Yes, your friendly local bureaucrat is now scrolling through Facebook groups, lurking in comment sections, and watching your aunt’s status update about the “new hotel down the road filling up with strangers” like it’s a scene from Homeland. All in the name of “societal cohesion,” of course.
Once upon a time, the GCS churned out posters with perky slogans like Stay Alert or Get Boosted Now, like a government-powered BuzzFeed.
But now, under the updated “Resist” framework (yes, it’s actually called that), the GCS has been reprogrammed to patrol the internet for what they’re calling “high-risk narratives.”
Not terrorism. Not hacking. No, according to The Telegraph, the new public enemy is your neighbor questioning things like whether the council’s sudden housing development has anything to do with the 200 migrants housed in the local hotel.
It’s all in the manual: if your neighbor posts that “certain communities are getting priority housing while local families wait years,” this, apparently, is a red flag. An ideological IED. The sort of thing that could “deepen community divisions” and “create new tensions.”
This isn’t surveillance, we’re told. It’s “risk assessment.” Just a casual read-through of what that lady from your yoga class posted about a planning application. The framework warns of “local parental associations” and “concerned citizens” forming forums.
And why the sudden urgency? The new guidance came hot on the heels of a real incident, protests outside hotels housing asylum seekers, following the sexual assault of a 14-year-old girl by Hadush Kebatu, an Ethiopian migrant.
Now, instead of looking at how that tragedy happened or what policies allowed it, the government’s solution is to scan the reaction to it.
What we are witnessing is the rhetorical equivalent of chucking all dissent into a bin labelled “disinformation” and slamming the lid shut.
The original Resist framework was cooked up in 2019 as a European-funded toolkit to fight actual lies. Now, it equates perfectly rational community concerns about planning, safety, and who gets housed where with Russian bots and deepfakes. If you squint hard enough, everyone starts to look like a threat.
Local councils have even been drafted into the charade. New guidance urges them to follow online chatter about asylum seekers in hotels or the sudden closure of local businesses.
One case study even panics over a town hall meeting where residents clapped. That’s right. Four hundred people clapped in support of someone they hadn’t properly Googled first. This, we’re told, is dangerous.
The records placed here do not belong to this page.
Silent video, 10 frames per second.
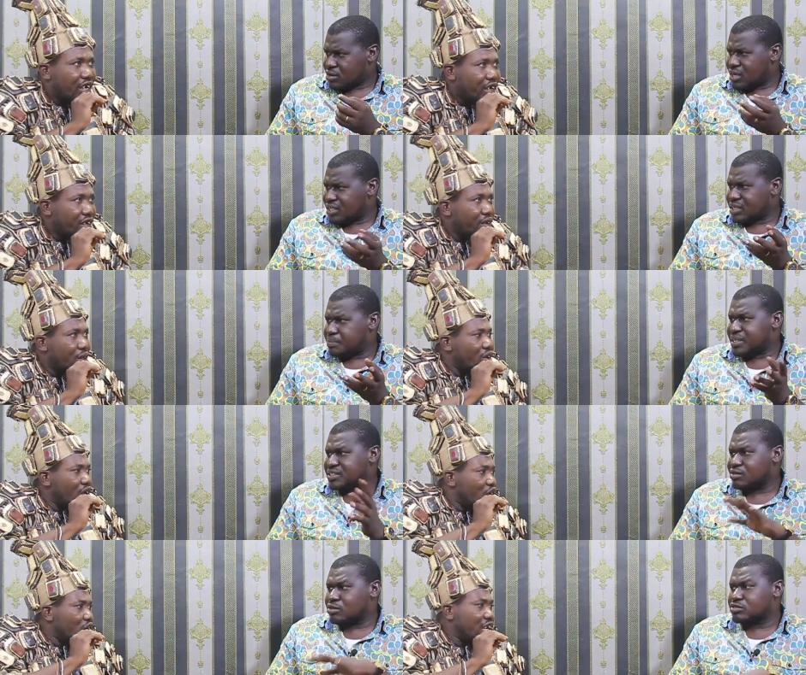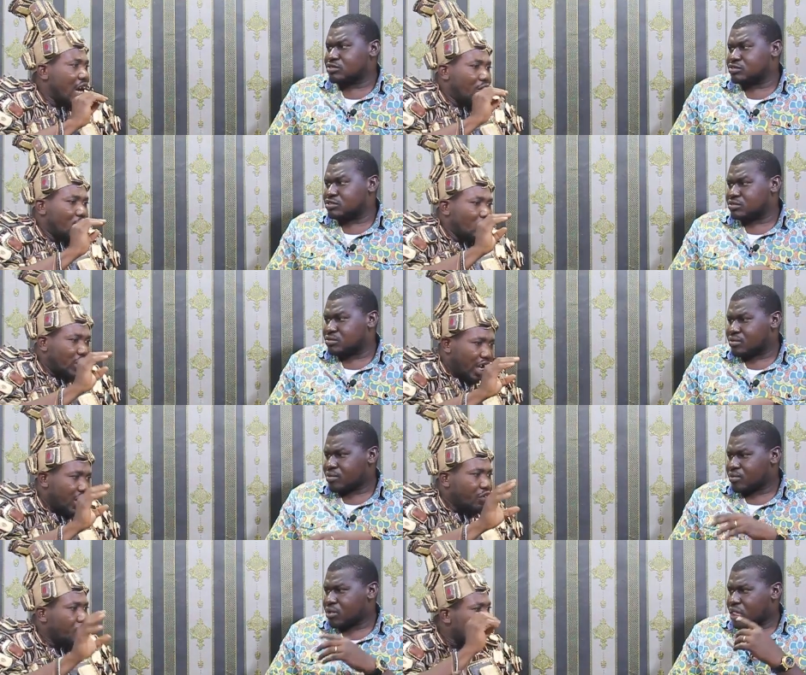Speaker 1: unless the person consults can, oh, yeah,
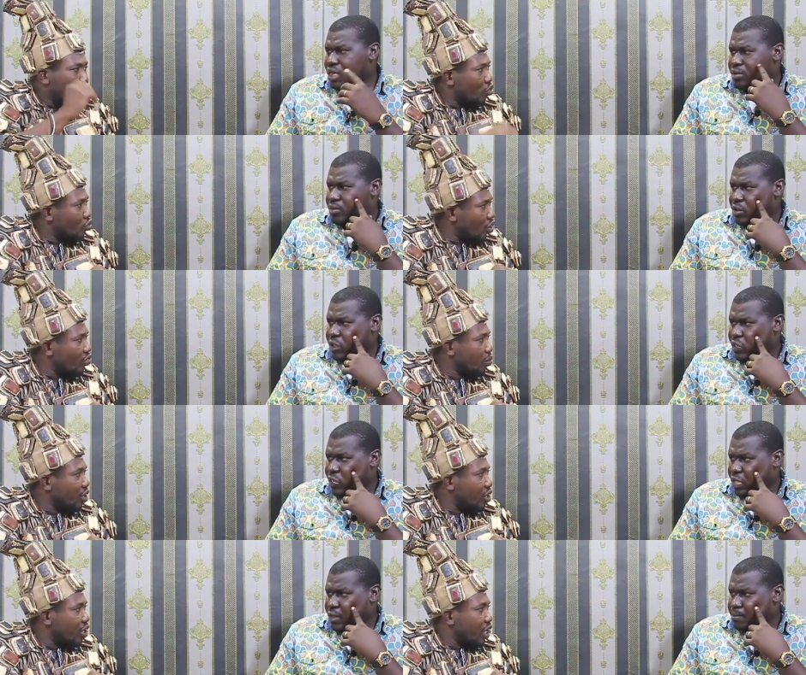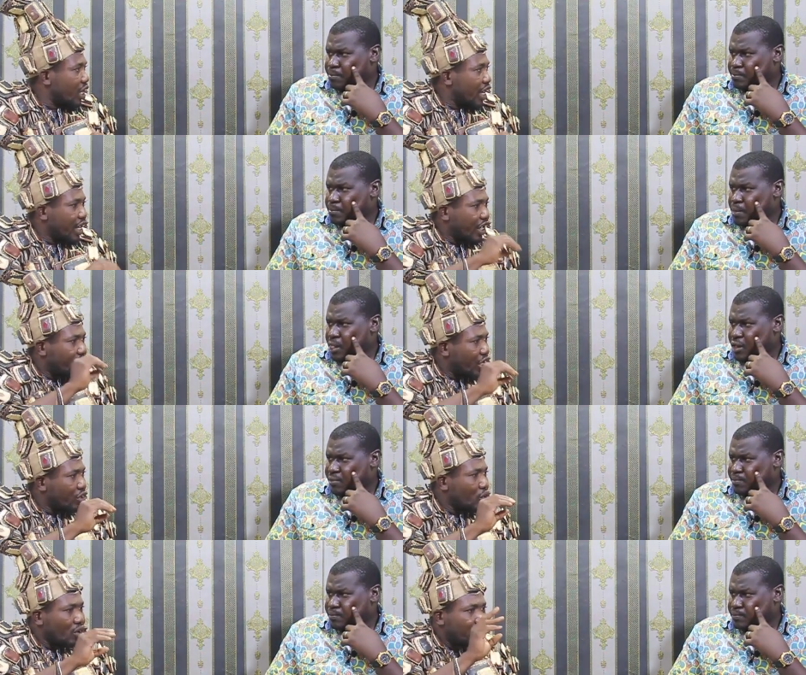if you consult me and I
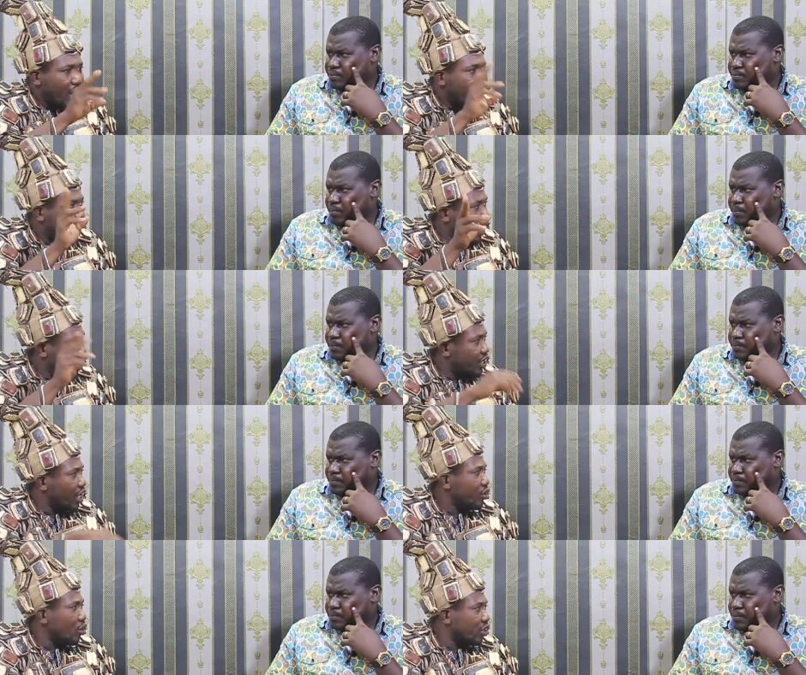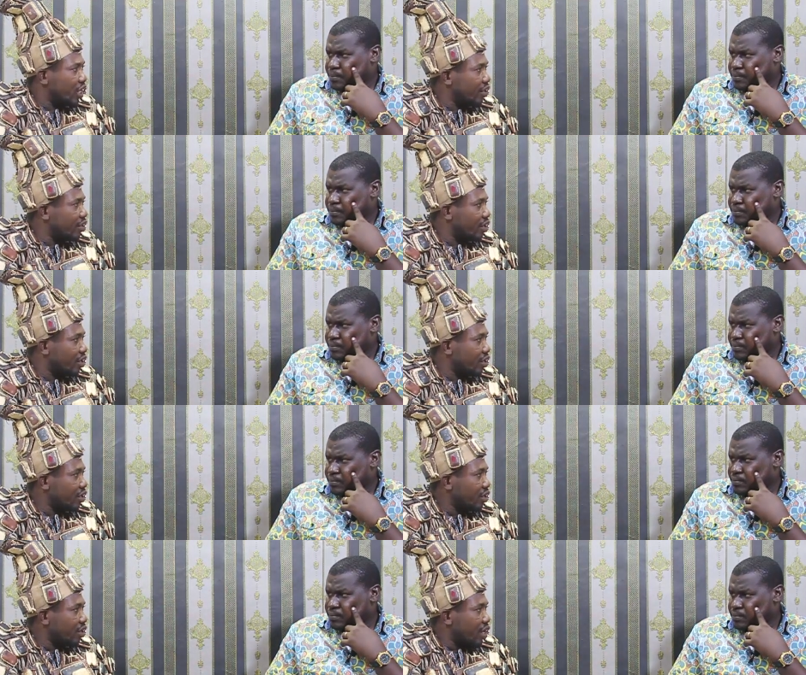check your star and I check your destiny,
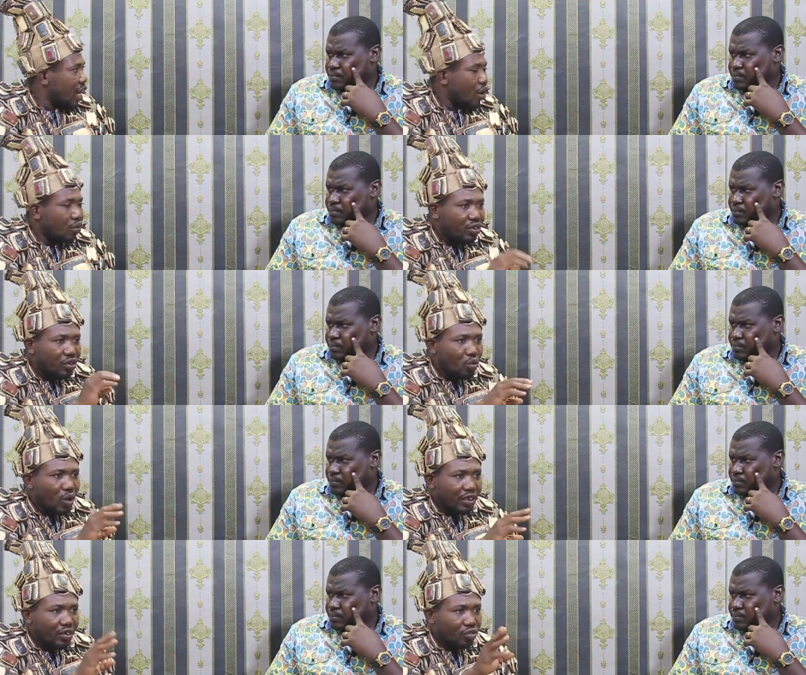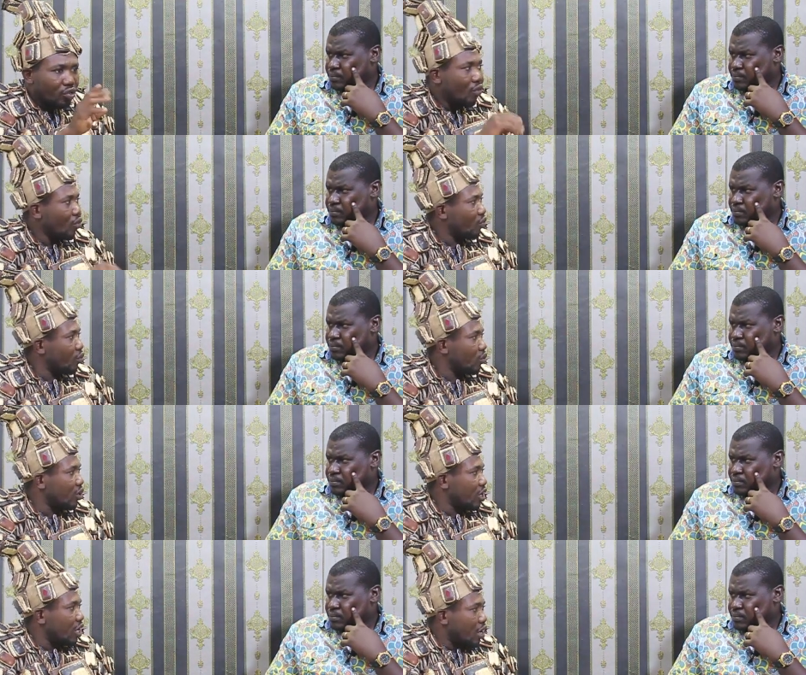mm. I will see what is wrong with you.
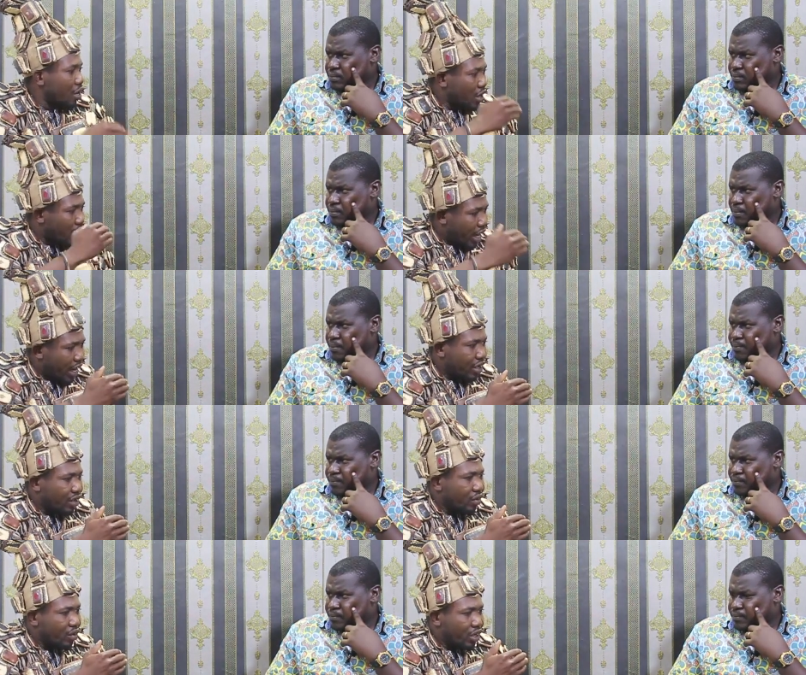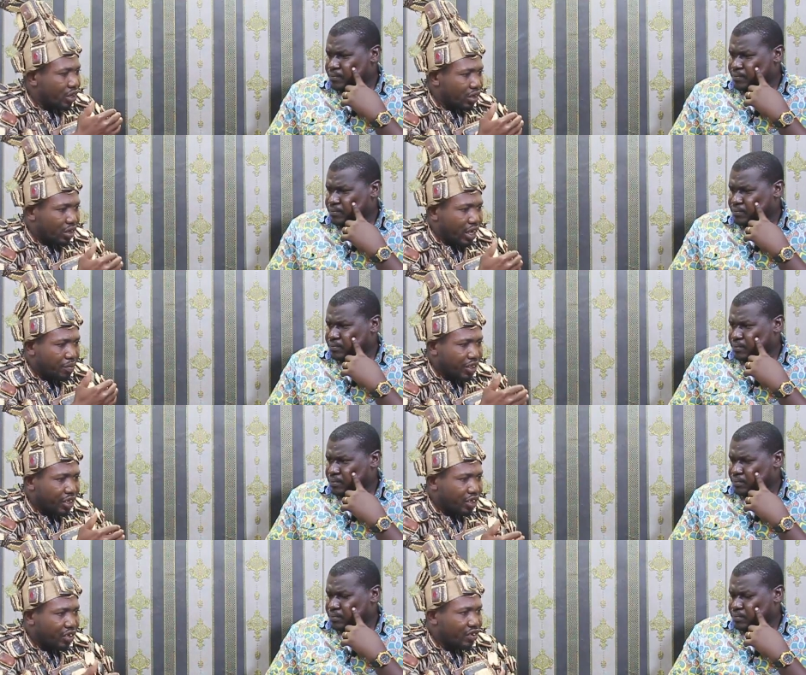Like uh, let me
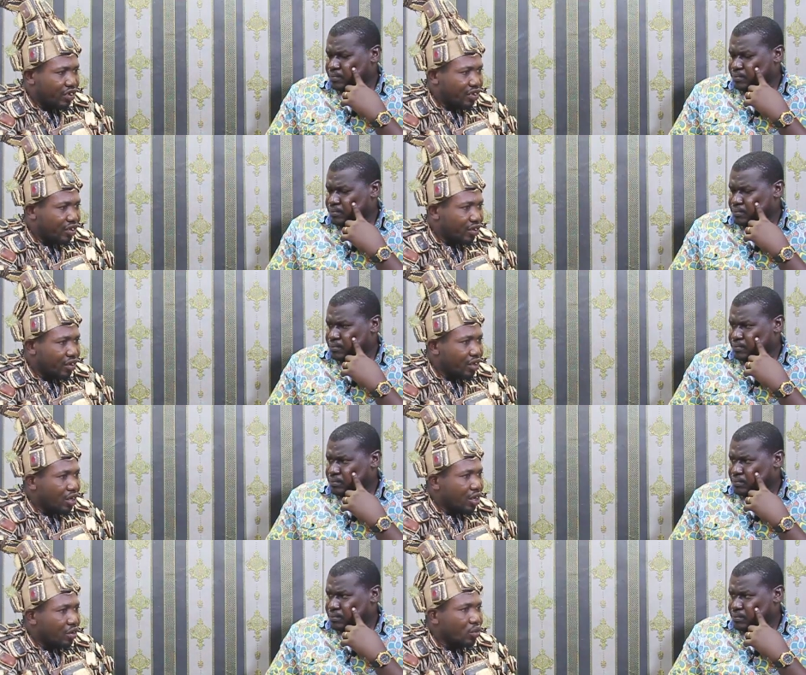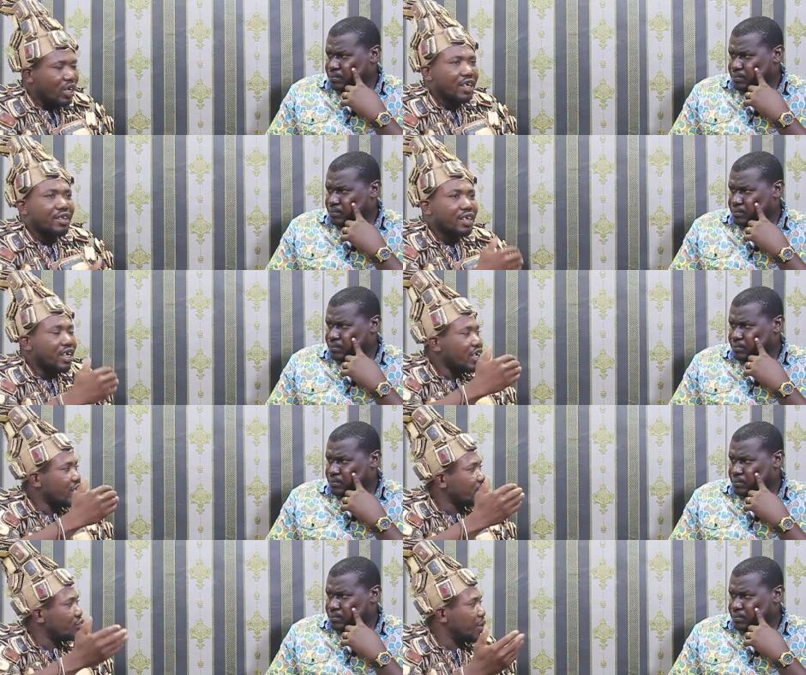take it this: you can see a
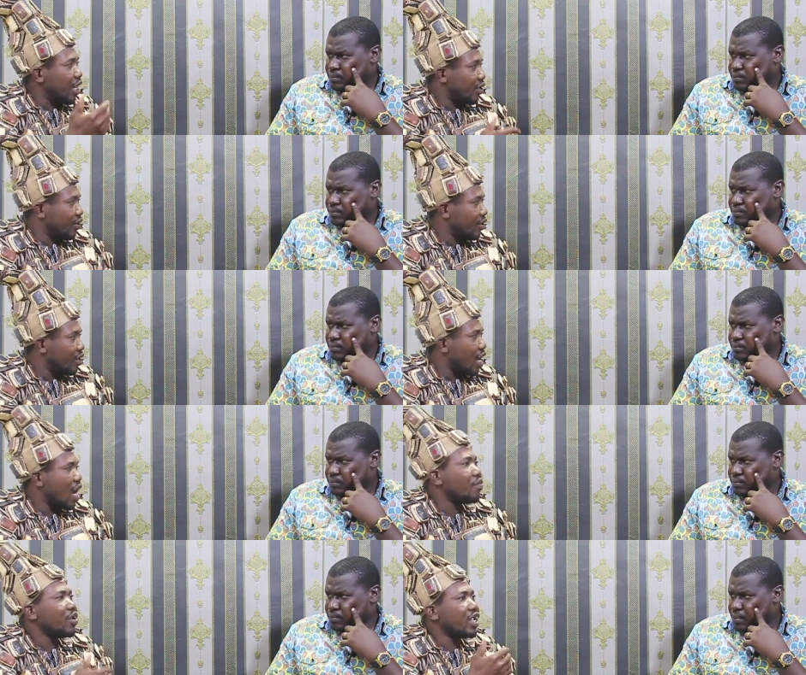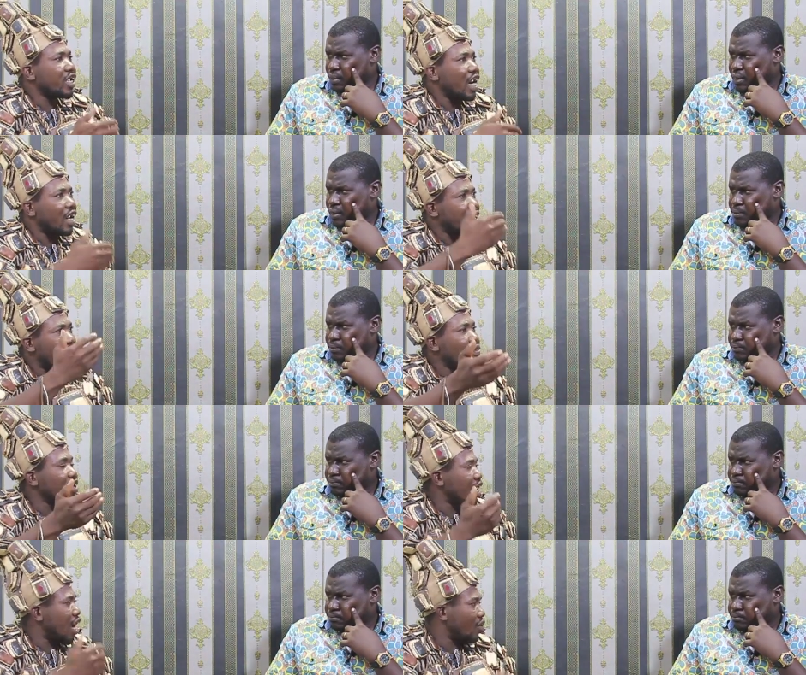rich man, mm. having a cars,
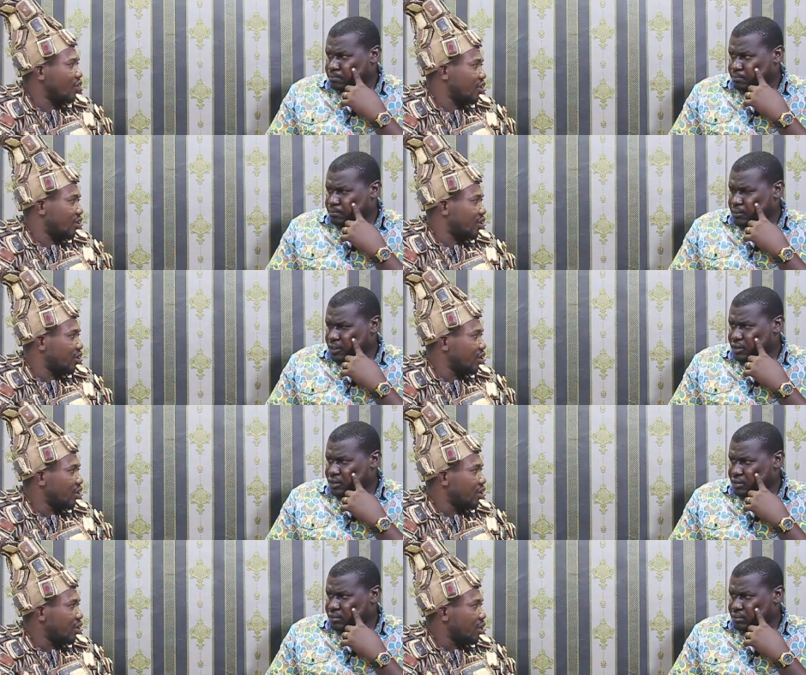having a houses, yes,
So now councils are setting up “cohesion forums” and “prebunking” schemes to manage public anger. Prebunking. Like bunking, but done in advance, before you’ve even heard the thing you’re not meant to believe.
It’s the equivalent of a teacher telling you not to laugh before the joke’s even landed.
Naturally, this is all being wrapped in the cosy language of protecting democracy. A government spokesman insisted, with a straight face: “We are committed to protecting people online while upholding freedom of expression.”
Because let’s be real, this isn’t about illegal content or safeguarding children. It’s about managing perception. When you start labeling ordinary gripes and suspicions as “narratives” that need “countering,” what you’re really saying is: we don’t trust the public to think for themselves.